Hambantota Port could be world’s largest – Ariyaseela Wickramanayake | Sunday Observer

Hambantota Port could be world’s largest – Ariyaseela Wickramanayake

2 April, 2017
Ariyaseela Wickramanayake with the members of the PSES.
Ariyaseela Wickramanayake with the members of the PSES.

The Hambantota port has the potential to be the largest in the World. With the development in the hinterland of agro-industries, such as dairy-based and rice-based production, exporting through Hambantota, employment could be provided for engineers at world-scale salaries, Ariyaseela Wickramanayake told a seminar on ‘Entrepreneurship’, organised by the Private Sector Engineers’ Society at the Plastics and Rubber Technology Institute auditorium in Rajagiriya last week.

He told the audience of engineers, business leaders and academics that only two percent of what could be done at Hambantota had been completed so far.

A massive ship repair facility is to be built there, which would enhance the services provided. The port, lying beside one of the world’s biggest sea routes, provided an opportunity for exports far greater than Colombo, and he had been advocating its construction since 1996.

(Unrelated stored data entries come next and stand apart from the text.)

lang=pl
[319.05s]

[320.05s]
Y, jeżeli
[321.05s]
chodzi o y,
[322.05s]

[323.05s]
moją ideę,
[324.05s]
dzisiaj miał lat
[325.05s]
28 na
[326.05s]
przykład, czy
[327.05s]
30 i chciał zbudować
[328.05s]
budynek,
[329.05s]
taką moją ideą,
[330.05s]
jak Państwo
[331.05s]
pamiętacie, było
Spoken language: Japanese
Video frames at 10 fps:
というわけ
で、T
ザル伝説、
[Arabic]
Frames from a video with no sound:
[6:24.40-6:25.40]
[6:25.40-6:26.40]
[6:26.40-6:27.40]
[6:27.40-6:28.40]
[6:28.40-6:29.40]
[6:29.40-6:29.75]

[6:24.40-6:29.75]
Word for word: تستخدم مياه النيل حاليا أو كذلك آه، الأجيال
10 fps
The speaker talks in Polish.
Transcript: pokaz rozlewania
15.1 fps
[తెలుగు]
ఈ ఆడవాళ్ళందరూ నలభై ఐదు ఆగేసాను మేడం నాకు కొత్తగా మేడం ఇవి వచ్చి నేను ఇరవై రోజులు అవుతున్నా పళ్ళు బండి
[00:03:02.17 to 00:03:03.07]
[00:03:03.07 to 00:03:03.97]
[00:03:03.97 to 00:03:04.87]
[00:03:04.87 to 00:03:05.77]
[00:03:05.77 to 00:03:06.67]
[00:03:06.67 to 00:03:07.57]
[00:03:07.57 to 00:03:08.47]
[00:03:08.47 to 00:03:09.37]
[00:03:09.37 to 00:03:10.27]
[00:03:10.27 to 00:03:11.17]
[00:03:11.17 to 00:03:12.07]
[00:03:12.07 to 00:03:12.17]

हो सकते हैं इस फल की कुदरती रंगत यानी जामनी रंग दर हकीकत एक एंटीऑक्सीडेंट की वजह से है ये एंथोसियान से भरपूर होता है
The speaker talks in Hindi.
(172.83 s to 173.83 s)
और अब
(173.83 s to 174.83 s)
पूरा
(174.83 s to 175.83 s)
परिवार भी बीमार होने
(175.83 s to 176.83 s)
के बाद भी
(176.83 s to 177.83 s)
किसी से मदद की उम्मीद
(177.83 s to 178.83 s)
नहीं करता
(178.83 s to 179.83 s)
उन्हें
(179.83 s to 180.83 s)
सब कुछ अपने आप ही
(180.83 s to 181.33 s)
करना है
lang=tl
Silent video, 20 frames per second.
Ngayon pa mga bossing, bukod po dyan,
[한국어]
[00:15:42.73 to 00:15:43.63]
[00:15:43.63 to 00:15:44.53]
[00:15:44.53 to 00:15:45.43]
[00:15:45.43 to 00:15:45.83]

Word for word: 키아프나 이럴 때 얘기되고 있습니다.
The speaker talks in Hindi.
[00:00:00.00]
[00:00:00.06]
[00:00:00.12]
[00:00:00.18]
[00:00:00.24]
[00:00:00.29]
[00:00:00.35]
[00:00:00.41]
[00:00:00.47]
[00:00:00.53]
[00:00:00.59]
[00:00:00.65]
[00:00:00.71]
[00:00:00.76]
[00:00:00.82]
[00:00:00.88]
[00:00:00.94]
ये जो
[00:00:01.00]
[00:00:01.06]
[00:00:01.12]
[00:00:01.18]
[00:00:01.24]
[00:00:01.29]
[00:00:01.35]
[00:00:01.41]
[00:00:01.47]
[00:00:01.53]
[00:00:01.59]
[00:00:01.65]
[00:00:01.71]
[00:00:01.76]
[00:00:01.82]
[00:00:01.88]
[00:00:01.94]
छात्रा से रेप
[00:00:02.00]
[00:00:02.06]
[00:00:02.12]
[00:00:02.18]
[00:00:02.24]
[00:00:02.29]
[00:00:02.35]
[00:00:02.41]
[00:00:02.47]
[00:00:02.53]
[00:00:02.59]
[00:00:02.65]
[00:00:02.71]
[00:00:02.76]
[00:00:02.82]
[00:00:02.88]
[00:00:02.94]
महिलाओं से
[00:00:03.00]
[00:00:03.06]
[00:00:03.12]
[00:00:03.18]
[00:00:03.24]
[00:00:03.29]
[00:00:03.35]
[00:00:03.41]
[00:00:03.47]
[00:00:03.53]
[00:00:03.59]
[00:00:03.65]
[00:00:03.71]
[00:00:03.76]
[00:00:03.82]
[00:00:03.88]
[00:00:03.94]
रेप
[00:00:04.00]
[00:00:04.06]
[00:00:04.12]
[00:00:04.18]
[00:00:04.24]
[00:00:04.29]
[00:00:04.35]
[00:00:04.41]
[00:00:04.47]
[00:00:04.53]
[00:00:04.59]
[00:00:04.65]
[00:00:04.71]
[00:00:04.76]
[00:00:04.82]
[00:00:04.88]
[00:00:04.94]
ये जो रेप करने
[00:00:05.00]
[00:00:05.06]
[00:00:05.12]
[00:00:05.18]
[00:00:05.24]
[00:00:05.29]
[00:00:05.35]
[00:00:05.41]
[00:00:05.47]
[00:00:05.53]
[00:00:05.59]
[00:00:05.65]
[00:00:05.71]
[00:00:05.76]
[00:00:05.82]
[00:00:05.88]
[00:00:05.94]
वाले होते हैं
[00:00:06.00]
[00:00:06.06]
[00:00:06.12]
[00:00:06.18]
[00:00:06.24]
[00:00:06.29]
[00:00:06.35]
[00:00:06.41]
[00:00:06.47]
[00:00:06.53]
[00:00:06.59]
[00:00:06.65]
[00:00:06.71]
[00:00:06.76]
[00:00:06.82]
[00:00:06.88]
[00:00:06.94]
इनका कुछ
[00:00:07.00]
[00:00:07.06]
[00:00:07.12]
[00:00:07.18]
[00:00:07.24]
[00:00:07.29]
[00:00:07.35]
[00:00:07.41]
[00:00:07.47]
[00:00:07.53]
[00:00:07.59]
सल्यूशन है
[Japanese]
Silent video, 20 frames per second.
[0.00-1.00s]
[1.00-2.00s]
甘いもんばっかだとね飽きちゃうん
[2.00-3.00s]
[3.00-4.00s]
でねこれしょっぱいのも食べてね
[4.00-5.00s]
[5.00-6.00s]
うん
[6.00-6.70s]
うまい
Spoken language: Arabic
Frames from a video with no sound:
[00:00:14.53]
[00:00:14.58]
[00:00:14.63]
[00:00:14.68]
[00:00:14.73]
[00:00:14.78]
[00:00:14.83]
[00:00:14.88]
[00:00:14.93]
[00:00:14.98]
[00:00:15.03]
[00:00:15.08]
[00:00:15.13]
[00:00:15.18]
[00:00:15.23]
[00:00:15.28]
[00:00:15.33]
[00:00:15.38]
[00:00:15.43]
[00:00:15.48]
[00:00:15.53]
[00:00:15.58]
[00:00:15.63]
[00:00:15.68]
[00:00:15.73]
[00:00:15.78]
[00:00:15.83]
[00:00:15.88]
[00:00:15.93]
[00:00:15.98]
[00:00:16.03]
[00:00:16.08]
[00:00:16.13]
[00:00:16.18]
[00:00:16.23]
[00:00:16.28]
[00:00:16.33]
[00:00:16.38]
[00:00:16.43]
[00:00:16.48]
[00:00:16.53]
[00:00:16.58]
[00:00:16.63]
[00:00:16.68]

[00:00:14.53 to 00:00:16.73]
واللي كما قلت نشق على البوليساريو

Detailing his experiences since he was a young man involved in the diving business, he said that he had established his first company, Master Divers, investing the money he had earned in Saudi Arabia.

He had been the first Sri Lankan to start a diving company. Ship owners preferred to go to Master Divers because the process of getting diving services from the government was complicated by bureaucratic procedures and liable to cause delays.

It was while involved in diving work at Kirinda that he noticed the strategic importance of Hambantota. People going to Kataragama would by-pass Hambantota as fast as possible. However, he recognised its potential, and for years pressed politicians to build the harbour. As Chair of Pelwatte Sugar and later of Pelwatte Dairy Products, he believed in the possibilities of exporting alcohol and dairy products through Hambantota.

Although he had to buy milk at high prices and sell it cheap, he could nevertheless predict that Sri Lanka would shortly be self-sufficient in milk. We were already self-sufficient in butter, for which he was exploring export opportunities. China and Japan exported goods to Sri Lanka, China gave us loans, so we should ask, in return, that they buy our butter, he asserted.

Wickramanayake explained that the country imported 1.3 million tonnes of wheat, and people were eating subsidised bread instead of rice. In these circumstances, we could not be said to be self-sufficient in rice. We would be self-sufficient when we were producing enough to provide two years’ buffer stocks, and enough in excess to provide raw materials for chick-feed and alcohol production.

Sri Lanka is one of the world’s centres for safe food production, he claimed. “We did not need to add chemicals to our food. This gave us huge potential in the world market, and Hambantota provided a gateway. The proper development of the port, he believed would provide thousands of jobs for engineers. He concluded, saying that engineers have hope.”

At the conclusion of his talk, the PSES gifted him a token of their appreciation. Eng. Manjula Parakrama, the editor of the PSES newsletter, The Engineer, presented him with the first issue. He described its purpose as the communication of the essential truth of engineering to the members.

At the commencement, PSES President Eng Ananda Devasinghe introduced the event. He explained that engineers found few opportunities for employment in the public sector, so the private sector needs to step in. It is engineers who create value. Working in the private sector, they were the engine of economic growth. However, few engineers were entrepreneurs, most depending on people with far fewer qualifications for their employment, which is unhealthy. More needed to become entrepreneurs.

The PSES, he said, aims to rope in the 20,000 engineers in the private sector. There was no political agenda. Engineers managed their own affairs, didn’t make unnecessary demands, but were not properly marketing their own skills and knowledge.

The PSES aimed not just to safeguard the welfare of private sector engineers, but to create a platform to develop engineers as entrepreneurs and to play a consultative role in the development of the economy and society. The PSES intended this seminar, the second it organised, to be part of a series in which knowledge was transferred from successful innovators and entrepreneurs to the body of private sector engineers.

Eng. Hemantha Wattegedera delivered the vote of thanks.